Sheldon’s research was highly irregular and controversial. He based his assumptions, for instance, off of nude pictures of college students, who thought they were being photographed for the purpose of posture correction. (Which would have been weird enough.) He assigned personality traits to each person’s shape—and, from there, linked someone’s shape to their behavior. “Through body type,” wrote Amanda Mull in The Atlantic, “Sheldon believed it could be possible to predict things like future criminal behavior and a child’s potential for leadership—quite literally, that physique was destiny.”
Sheldon’s ideas came on the heels of the eugenics movement of the early 20th century, now universally seen as a repugnant and racist. And constitutional psychology, that field of research that grew out of Sheldon’s notions, was widely debunked over time.
The Problems of Body Typecasting
Drawing straight lines from someone’s physical shape to their personalities is obviously fraught. (As Mull points out, fat people are commonly stereotyped with traits of “laziness, carelessness, and low intelligence.”) Research conducted by the University of Texas at Dallas demonstrated just how hard it can be to shake people free of their biases when it comes to drawing conclusions about others based on what they look like.

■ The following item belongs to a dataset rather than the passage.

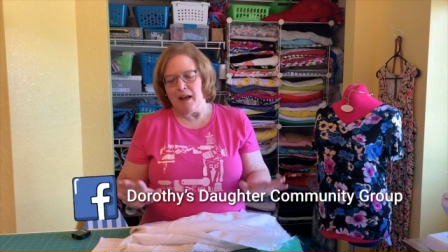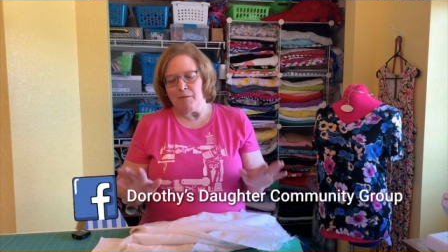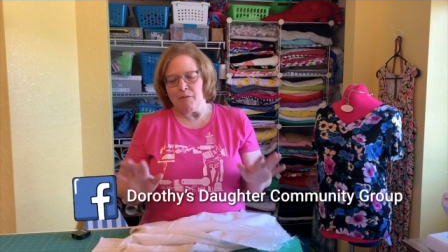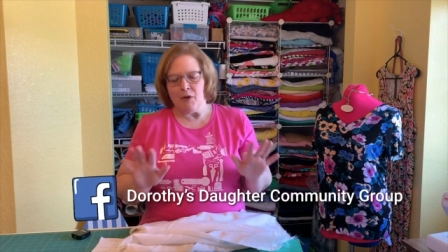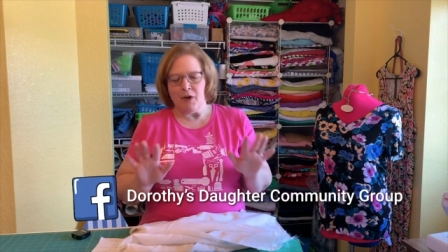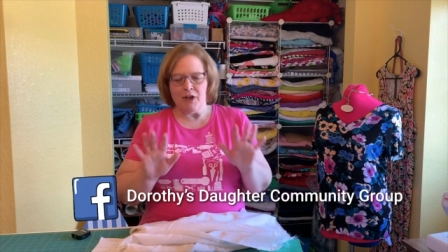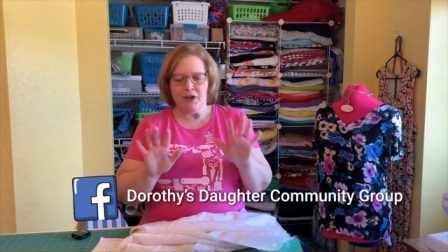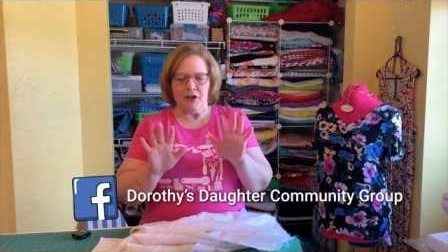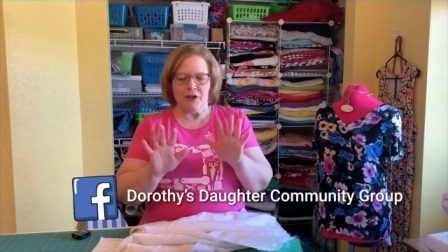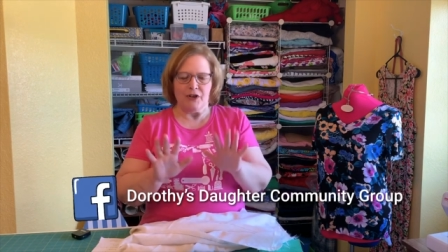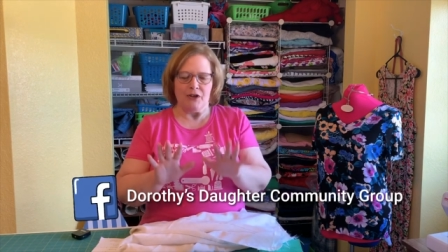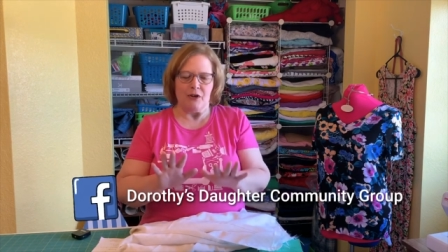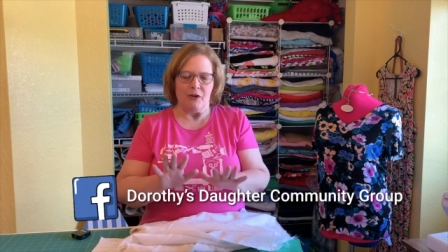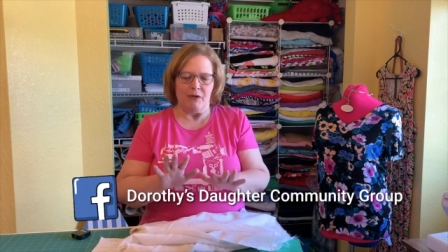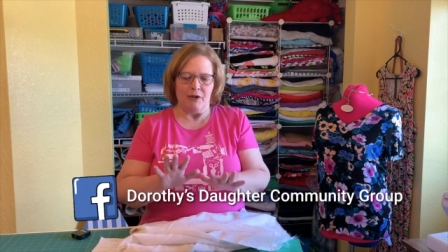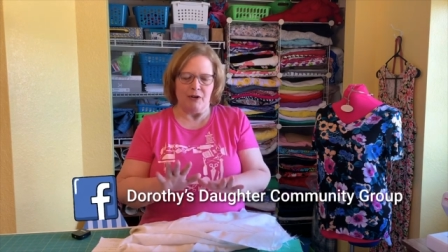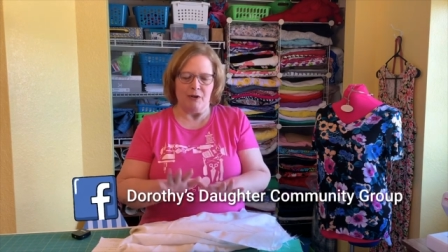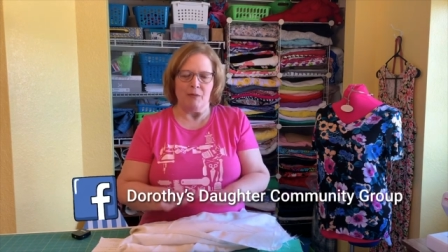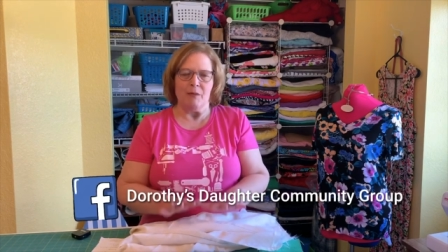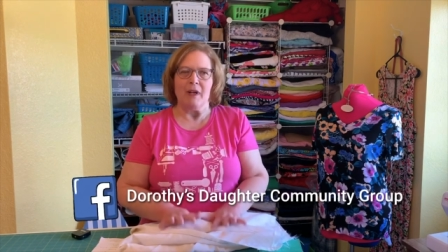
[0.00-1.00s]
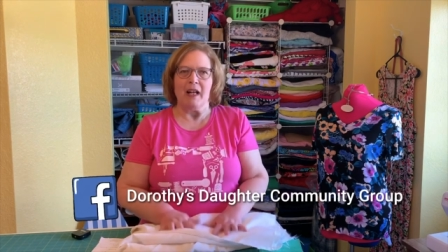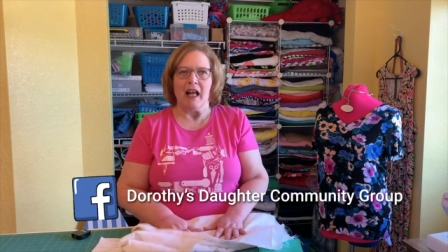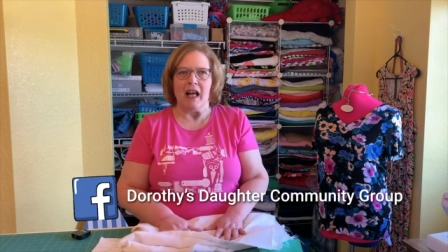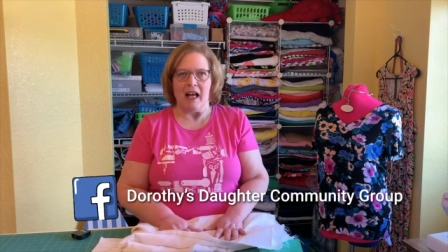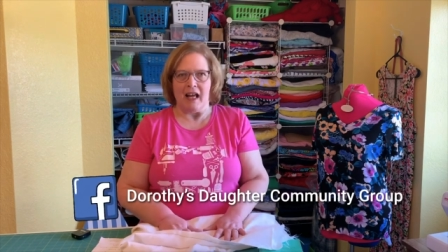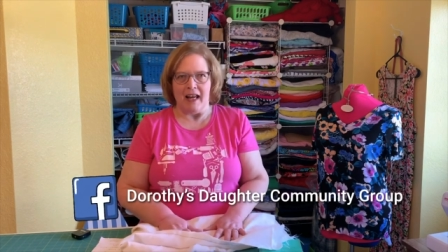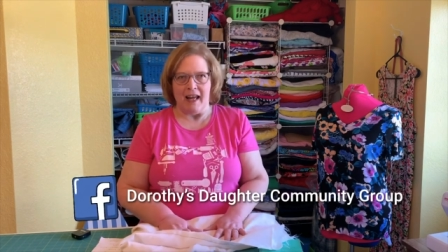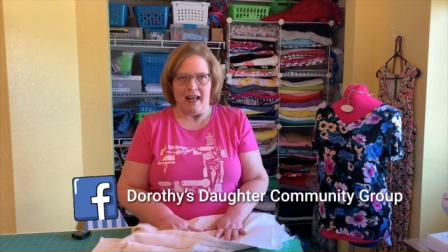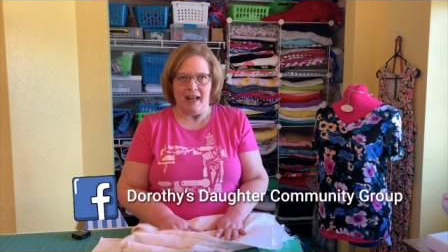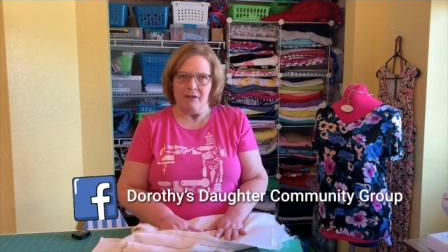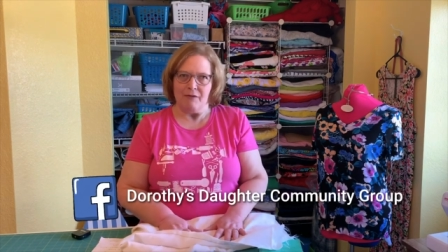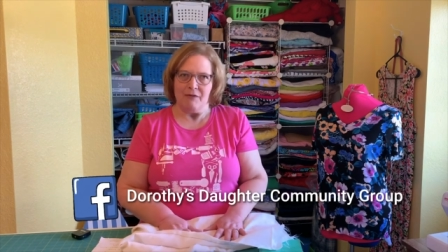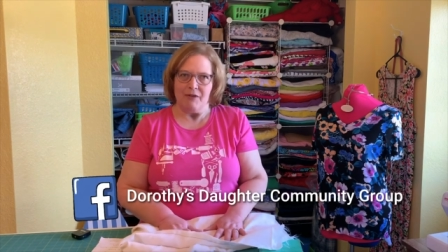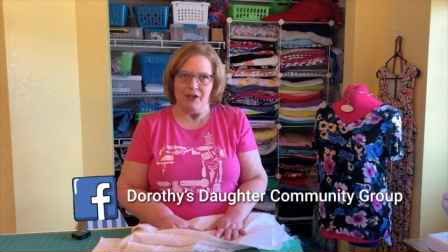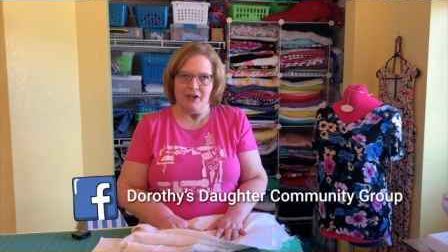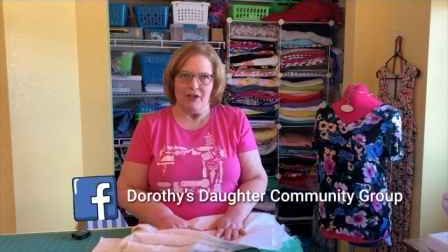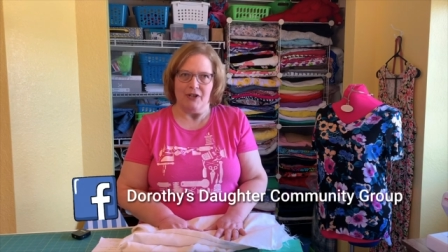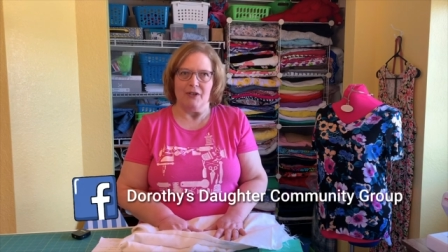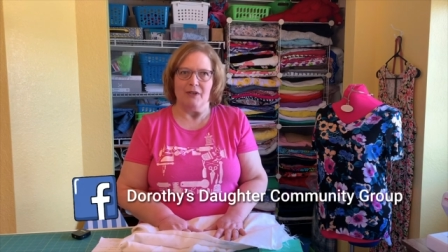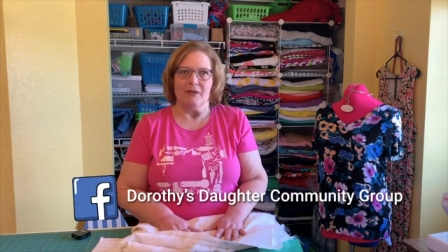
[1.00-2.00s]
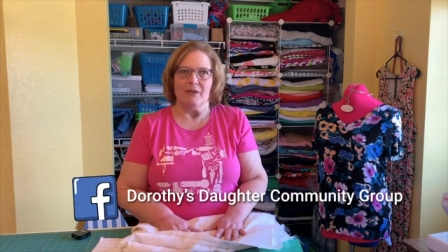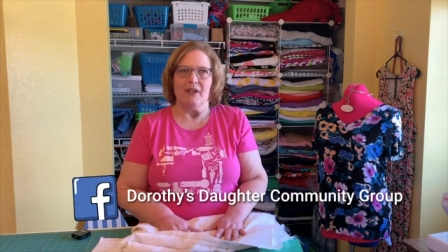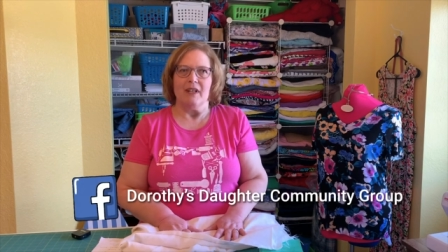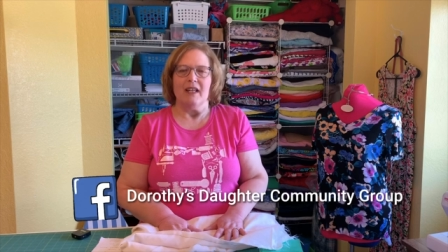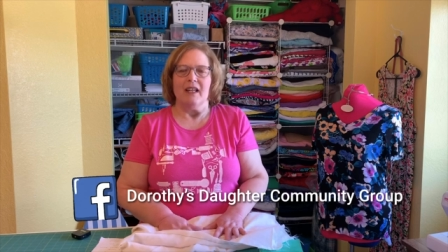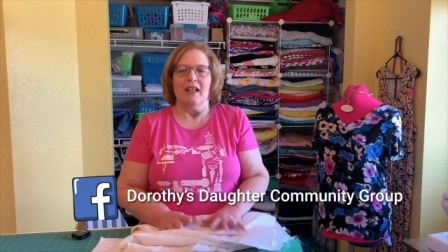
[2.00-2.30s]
I'm going to show you what I have to do.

In a study using 140 gray 3D models, with the same face and standing with the same posture, participants were asked to assign personality traits—picked from a list of 30 adjectives they were provided—to the models based on their body shapes. Male models with broad shoulders were considered extraverted but irritable. Rectangular female models were described as shy. What the study showed was that positive or negative impressions of other people are based sometimes entirely on their body shape. Thinner models were thought of as curious, while fatter models were described as careless.